So far, nobody has pointed out that Miley Cyrus and Mark Carney have something in common, besides the same initials. Let me rectify this appalling omission.
The thing is, both have faced the same problem - of how to signal a break with the past, given their audiences' established priors.For Ms Cyrus, the problem has been to establish a break with her wholesome Hannah Montana image. For Dr Carney, it has been to show that the Bank is now more of a monetary activist, keen to use monetary policy to bolster the economy.
And both have faced the same twin dangers - of either under-signalling or over-signalling. For Ms Cyrus, an under-signal would have meant trading on her past and looking like a has-been. For Dr Carney, it would have meant not sufficiently changing rate expectations and hence the monetary stance. Equally, though, there's also been a danger of over-signalling: for Ms Cyrus, this lay in looking over-risque, for Dr Carney it meant the risk that a signal of low future rates is also a signal (pdf) of weak future activity, which could be self-fulfilling.

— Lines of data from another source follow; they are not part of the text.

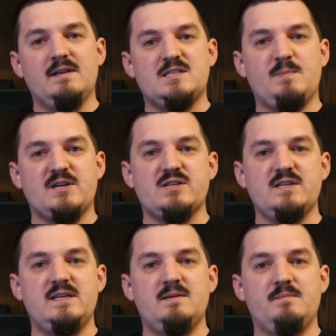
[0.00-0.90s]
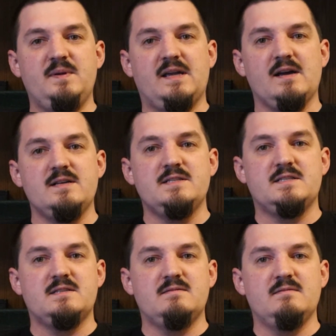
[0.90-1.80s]
especially
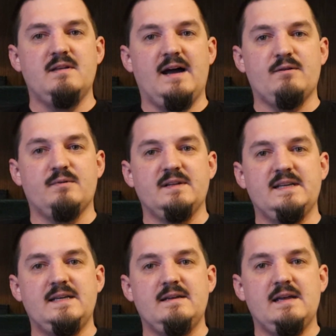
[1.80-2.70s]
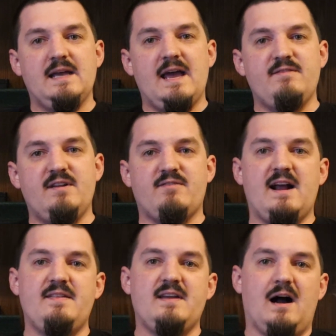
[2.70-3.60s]
because I really have never
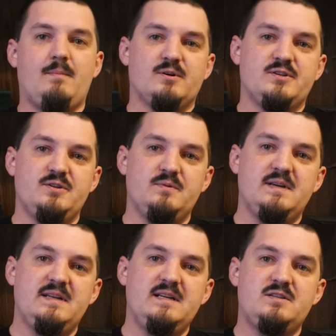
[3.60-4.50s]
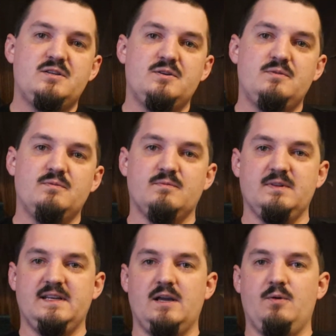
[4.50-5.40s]
had the opportunity to
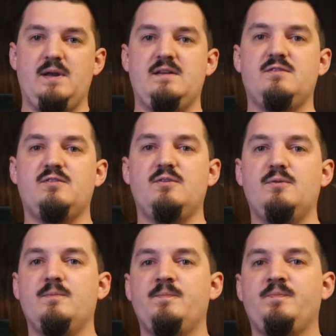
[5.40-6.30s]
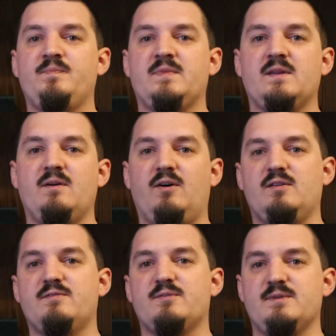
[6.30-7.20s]
really go into
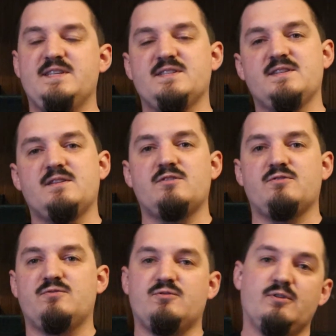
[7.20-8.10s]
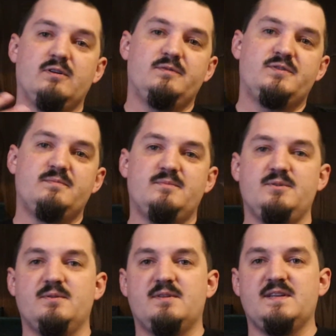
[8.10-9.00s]
all of the reasons that the True Elves
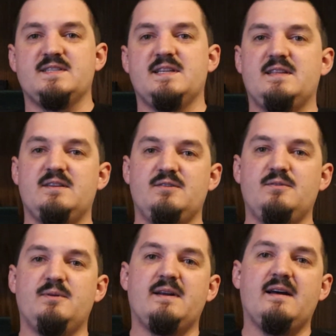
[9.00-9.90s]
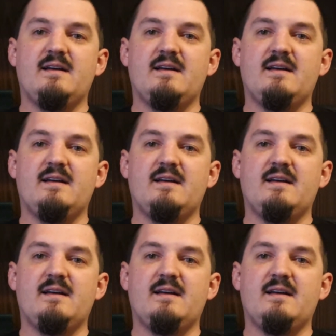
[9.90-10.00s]
do the things that they do, and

Herein, though, the similarity breaks down. Whereas Ms Cyrus has perhaps erred on the side of over-signalling - her performance at the VMAs has been widely criticised as sluttish, as if that were a bad thing - Dr Carney has under-signalled. As Andrew Lilico has pointed out, rate expectations have risen since he gave his "forward guidance" because the knock-outs gave markets the impression that the Bank actually cares about inflation.
I suspect their next major signals to reverse this pattern - for Miley to appear demure, in a "womanly" way, and (barring a postive growth surprise) Mark to dampen rate expectations.

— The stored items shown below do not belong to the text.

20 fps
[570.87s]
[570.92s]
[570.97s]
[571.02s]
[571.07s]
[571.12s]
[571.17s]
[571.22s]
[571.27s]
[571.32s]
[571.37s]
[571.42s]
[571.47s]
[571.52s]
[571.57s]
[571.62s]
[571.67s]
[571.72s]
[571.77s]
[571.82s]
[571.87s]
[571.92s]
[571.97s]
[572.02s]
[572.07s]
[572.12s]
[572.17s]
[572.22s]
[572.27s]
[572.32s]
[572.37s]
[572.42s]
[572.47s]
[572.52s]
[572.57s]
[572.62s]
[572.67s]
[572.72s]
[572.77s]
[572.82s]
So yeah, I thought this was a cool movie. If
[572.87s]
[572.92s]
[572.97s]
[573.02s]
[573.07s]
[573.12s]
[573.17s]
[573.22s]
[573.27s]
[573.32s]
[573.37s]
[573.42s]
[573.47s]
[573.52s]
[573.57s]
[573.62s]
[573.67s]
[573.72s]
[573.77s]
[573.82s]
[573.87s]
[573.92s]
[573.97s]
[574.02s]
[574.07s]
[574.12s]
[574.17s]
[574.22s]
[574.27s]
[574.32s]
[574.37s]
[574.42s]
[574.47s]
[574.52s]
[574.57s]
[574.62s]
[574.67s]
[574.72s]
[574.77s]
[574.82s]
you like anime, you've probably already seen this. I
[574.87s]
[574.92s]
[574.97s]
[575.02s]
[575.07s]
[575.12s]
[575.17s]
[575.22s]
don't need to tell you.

If I had the expertise, I'd model this as an interated signaling game with the possibilities of the audience being non-Bayesian, either by over-reacting or under-reacting.

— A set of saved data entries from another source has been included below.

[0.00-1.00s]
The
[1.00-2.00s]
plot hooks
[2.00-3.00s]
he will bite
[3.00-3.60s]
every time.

Instead, I'll make a cheaper point. It's that we should not, perhaps, criticise Dr Carney too much. To have made an effective stimulatory over-signal, he would have had to say: "The economy looks like recovering nicely, so don't hold back spending for fear of recession, but even so I'll not raise rates." But the fact that the inflation target still exists rules this out. In this sense, pop stars have fewer constraints upon their judgment than central bankers.